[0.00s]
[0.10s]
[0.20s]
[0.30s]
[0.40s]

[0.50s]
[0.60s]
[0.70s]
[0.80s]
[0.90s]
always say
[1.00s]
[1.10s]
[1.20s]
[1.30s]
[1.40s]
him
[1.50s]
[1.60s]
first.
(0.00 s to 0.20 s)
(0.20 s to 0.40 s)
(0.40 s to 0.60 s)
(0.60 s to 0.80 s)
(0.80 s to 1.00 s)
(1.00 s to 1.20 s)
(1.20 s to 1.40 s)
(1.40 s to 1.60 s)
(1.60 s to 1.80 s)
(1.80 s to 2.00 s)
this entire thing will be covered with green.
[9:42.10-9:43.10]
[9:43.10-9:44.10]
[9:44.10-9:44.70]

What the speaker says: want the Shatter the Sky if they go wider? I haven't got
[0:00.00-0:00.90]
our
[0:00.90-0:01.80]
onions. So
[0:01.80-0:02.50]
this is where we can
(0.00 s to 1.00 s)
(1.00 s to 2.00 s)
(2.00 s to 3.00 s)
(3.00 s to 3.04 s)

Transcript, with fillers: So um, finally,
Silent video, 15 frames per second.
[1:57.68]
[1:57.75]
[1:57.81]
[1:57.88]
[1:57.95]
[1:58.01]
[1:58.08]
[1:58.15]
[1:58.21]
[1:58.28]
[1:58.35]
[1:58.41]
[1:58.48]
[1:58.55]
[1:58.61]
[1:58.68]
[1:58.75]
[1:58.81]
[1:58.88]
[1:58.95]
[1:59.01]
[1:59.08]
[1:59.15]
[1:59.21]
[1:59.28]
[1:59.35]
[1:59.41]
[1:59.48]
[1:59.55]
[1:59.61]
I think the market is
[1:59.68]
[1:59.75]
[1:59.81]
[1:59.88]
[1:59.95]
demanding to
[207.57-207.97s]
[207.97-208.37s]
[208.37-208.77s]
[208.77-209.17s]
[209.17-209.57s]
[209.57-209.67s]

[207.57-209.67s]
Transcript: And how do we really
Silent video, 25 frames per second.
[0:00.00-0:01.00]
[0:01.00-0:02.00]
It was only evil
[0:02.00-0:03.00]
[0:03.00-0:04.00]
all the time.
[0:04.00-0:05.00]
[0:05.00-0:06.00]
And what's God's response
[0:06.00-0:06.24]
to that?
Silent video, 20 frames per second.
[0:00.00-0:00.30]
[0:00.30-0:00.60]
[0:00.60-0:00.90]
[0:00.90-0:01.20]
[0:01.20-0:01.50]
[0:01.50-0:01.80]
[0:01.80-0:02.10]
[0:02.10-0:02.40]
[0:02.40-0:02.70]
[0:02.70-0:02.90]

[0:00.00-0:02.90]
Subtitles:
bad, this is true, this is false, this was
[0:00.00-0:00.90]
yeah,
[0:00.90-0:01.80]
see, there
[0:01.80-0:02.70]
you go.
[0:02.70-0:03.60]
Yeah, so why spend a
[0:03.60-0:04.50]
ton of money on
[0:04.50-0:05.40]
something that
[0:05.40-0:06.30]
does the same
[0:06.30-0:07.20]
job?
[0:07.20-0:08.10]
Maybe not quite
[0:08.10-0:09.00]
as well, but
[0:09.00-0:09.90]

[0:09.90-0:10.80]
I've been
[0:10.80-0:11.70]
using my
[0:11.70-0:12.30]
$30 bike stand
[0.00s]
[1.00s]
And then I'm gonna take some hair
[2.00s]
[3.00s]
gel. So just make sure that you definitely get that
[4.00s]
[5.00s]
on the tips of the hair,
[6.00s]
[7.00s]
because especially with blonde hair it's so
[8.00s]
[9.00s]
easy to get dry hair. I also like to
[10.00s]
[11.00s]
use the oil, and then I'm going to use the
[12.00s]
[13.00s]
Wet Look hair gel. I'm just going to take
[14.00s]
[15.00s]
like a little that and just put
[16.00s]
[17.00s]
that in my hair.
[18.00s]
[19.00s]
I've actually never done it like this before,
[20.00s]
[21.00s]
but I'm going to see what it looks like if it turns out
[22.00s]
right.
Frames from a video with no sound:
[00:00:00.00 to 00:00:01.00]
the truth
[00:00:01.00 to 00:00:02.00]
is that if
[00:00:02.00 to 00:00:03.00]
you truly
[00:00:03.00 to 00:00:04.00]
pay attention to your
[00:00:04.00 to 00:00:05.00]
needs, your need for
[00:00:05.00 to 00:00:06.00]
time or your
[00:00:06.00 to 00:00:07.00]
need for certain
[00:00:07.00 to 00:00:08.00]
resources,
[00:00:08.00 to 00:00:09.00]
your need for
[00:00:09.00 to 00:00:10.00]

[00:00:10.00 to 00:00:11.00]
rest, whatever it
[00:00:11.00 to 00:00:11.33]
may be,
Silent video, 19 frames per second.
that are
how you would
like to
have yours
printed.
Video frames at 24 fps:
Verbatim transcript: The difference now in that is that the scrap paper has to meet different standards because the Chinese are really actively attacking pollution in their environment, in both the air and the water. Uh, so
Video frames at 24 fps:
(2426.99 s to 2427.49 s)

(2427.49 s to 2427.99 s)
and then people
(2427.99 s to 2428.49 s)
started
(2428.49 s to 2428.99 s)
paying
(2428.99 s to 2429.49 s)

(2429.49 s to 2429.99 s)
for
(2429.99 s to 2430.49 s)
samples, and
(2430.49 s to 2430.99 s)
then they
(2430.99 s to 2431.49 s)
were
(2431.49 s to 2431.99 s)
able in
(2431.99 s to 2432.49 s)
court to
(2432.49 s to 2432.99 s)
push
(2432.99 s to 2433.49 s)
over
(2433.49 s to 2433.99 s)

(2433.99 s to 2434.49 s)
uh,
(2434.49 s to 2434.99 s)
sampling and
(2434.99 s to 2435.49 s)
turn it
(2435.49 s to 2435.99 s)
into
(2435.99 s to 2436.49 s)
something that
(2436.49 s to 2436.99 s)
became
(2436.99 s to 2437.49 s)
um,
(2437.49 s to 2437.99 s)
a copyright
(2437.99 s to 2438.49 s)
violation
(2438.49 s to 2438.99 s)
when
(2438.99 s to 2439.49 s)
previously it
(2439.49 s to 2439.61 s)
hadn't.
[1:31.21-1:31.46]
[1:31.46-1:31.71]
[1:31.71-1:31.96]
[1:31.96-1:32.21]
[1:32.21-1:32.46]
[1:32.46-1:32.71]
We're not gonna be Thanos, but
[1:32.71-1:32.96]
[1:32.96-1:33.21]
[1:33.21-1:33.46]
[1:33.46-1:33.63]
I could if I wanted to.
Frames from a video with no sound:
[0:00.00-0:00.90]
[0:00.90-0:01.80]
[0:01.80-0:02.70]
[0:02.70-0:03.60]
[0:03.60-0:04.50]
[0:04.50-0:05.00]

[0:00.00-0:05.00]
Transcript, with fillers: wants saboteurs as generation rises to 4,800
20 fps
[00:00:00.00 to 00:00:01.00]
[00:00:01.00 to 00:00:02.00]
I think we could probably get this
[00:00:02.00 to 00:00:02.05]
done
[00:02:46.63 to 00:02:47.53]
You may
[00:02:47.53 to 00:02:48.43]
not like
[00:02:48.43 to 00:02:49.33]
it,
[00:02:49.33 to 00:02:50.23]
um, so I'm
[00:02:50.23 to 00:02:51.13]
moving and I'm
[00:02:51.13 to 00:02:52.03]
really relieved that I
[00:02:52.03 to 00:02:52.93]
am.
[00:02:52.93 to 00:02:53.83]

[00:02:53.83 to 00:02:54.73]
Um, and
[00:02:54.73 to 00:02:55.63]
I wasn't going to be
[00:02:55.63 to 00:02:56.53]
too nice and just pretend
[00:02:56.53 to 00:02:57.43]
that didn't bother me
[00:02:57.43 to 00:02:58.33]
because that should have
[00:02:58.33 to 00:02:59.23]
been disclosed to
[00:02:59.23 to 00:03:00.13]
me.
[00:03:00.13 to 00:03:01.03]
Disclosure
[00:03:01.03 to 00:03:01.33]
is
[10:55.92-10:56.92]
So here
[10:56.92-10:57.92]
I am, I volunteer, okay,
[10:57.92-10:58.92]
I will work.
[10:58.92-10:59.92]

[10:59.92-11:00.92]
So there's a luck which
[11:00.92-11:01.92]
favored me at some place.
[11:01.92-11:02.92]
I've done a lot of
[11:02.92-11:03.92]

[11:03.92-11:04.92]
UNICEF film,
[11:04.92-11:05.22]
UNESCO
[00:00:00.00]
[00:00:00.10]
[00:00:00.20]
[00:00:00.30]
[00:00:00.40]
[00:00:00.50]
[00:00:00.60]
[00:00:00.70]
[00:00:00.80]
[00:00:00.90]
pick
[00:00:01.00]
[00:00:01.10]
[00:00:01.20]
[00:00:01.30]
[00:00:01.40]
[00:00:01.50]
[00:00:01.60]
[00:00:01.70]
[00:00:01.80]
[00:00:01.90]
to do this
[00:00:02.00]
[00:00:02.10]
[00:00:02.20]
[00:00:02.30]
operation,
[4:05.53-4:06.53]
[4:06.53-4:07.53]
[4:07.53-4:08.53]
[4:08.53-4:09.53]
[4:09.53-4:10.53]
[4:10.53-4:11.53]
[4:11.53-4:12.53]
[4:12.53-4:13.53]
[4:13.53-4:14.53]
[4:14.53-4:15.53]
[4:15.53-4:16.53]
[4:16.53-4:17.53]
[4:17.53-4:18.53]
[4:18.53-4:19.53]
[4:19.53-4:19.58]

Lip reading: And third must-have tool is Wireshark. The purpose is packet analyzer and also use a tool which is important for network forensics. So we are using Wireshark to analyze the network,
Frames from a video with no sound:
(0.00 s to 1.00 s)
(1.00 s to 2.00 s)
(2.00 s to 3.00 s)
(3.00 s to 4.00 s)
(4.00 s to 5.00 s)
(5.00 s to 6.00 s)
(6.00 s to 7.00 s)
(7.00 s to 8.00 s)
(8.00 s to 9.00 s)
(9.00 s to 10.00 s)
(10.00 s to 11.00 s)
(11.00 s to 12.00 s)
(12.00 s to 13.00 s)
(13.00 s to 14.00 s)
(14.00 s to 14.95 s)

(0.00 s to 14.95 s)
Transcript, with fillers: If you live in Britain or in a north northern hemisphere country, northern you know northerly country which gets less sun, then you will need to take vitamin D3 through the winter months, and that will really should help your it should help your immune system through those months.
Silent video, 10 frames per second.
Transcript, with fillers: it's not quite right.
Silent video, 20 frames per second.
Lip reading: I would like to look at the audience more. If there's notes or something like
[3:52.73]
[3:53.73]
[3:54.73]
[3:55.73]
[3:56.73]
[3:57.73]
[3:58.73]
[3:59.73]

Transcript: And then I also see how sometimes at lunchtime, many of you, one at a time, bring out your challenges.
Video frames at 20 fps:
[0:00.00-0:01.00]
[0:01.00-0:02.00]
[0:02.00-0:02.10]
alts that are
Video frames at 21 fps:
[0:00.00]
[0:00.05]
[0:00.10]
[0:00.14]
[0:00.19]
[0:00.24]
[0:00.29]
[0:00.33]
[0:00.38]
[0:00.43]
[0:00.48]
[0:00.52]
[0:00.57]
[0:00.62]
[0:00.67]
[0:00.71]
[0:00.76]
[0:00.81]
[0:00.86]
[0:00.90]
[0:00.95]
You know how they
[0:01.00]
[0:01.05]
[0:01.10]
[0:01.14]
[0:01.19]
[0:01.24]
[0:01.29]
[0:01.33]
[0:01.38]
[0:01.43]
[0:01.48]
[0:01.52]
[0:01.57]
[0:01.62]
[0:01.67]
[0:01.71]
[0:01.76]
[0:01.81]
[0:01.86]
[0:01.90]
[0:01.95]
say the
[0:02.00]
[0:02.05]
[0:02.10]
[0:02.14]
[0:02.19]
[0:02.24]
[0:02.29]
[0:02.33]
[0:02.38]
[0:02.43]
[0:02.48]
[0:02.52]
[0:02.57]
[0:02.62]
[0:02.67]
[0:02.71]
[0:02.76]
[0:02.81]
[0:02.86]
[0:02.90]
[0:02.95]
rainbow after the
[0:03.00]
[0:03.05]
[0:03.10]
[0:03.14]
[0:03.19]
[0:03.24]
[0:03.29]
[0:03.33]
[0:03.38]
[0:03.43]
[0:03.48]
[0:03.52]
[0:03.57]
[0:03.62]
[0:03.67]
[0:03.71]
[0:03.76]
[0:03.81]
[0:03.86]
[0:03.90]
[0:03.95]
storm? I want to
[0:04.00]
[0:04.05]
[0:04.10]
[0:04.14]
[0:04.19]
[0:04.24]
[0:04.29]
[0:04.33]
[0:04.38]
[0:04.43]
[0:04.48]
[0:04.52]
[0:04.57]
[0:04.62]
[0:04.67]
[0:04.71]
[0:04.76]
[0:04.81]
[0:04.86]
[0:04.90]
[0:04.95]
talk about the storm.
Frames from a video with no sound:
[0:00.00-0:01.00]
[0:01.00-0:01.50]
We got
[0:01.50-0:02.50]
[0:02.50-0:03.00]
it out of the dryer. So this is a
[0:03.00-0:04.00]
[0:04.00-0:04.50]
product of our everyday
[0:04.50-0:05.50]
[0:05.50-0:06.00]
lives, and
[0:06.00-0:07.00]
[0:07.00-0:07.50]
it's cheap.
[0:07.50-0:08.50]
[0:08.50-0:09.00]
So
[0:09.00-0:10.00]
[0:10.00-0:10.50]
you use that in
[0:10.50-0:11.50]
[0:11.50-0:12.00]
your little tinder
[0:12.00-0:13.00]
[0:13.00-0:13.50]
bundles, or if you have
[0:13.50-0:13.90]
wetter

== == ==

_What this task involves_
Include the first line of the listing, the line with "[0:01.80-0:02.10]", and every line between them, each repeated exactly, and output only those.

_Exercise result_
[0.00s]
[0.10s]
[0.20s]
[0.30s]
[0.40s]

[0.50s]
[0.60s]
[0.70s]
[0.80s]
[0.90s]
always say
[1.00s]
[1.10s]
[1.20s]
[1.30s]
[1.40s]
him
[1.50s]
[1.60s]
first.
(0.00 s to 0.20 s)
(0.20 s to 0.40 s)
(0.40 s to 0.60 s)
(0.60 s to 0.80 s)
(0.80 s to 1.00 s)
(1.00 s to 1.20 s)
(1.20 s to 1.40 s)
(1.40 s to 1.60 s)
(1.60 s to 1.80 s)
(1.80 s to 2.00 s)
this entire thing will be covered with green.
[9:42.10-9:43.10]
[9:43.10-9:44.10]
[9:44.10-9:44.70]

What the speaker says: want the Shatter the Sky if they go wider? I haven't got
[0:00.00-0:00.90]
our
[0:00.90-0:01.80]
onions. So
[0:01.80-0:02.50]
this is where we can
(0.00 s to 1.00 s)
(1.00 s to 2.00 s)
(2.00 s to 3.00 s)
(3.00 s to 3.04 s)

Transcript, with fillers: So um, finally,
Silent video, 15 frames per second.
[1:57.68]
[1:57.75]
[1:57.81]
[1:57.88]
[1:57.95]
[1:58.01]
[1:58.08]
[1:58.15]
[1:58.21]
[1:58.28]
[1:58.35]
[1:58.41]
[1:58.48]
[1:58.55]
[1:58.61]
[1:58.68]
[1:58.75]
[1:58.81]
[1:58.88]
[1:58.95]
[1:59.01]
[1:59.08]
[1:59.15]
[1:59.21]
[1:59.28]
[1:59.35]
[1:59.41]
[1:59.48]
[1:59.55]
[1:59.61]
I think the market is
[1:59.68]
[1:59.75]
[1:59.81]
[1:59.88]
[1:59.95]
demanding to
[207.57-207.97s]
[207.97-208.37s]
[208.37-208.77s]
[208.77-209.17s]
[209.17-209.57s]
[209.57-209.67s]

[207.57-209.67s]
Transcript: And how do we really
Silent video, 25 frames per second.
[0:00.00-0:01.00]
[0:01.00-0:02.00]
It was only evil
[0:02.00-0:03.00]
[0:03.00-0:04.00]
all the time.
[0:04.00-0:05.00]
[0:05.00-0:06.00]
And what's God's response
[0:06.00-0:06.24]
to that?
Silent video, 20 frames per second.
[0:00.00-0:00.30]
[0:00.30-0:00.60]
[0:00.60-0:00.90]
[0:00.90-0:01.20]
[0:01.20-0:01.50]
[0:01.50-0:01.80]
[0:01.80-0:02.10]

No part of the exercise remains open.